_Problem_.
Your copy of the data should match it exactly, leaving out only the pictures.

—————

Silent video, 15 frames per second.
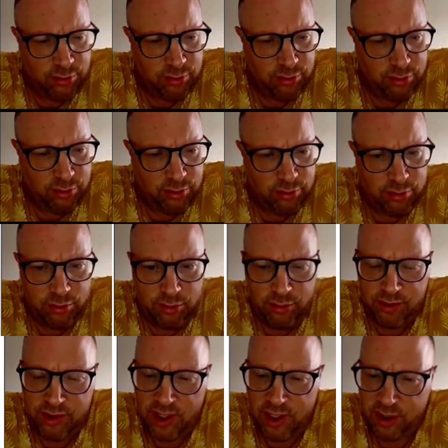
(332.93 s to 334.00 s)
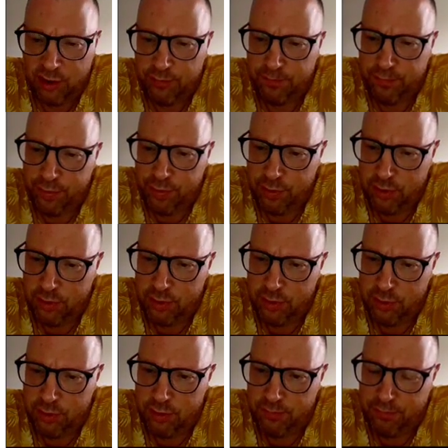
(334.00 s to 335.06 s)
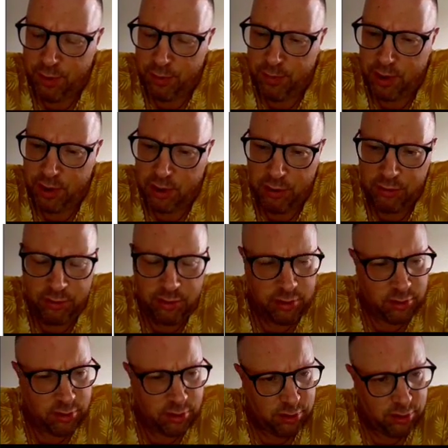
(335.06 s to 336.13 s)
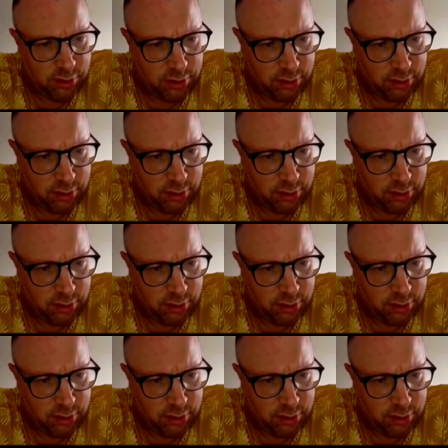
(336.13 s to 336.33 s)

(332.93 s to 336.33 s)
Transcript: to set up public cloud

—————

_Answer to this task_.
Silent video, 15 frames per second.
(332.93 s to 334.00 s)
(334.00 s to 335.06 s)
(335.06 s to 336.13 s)
(336.13 s to 336.33 s)

(332.93 s to 336.33 s)
Transcript: to set up public cloud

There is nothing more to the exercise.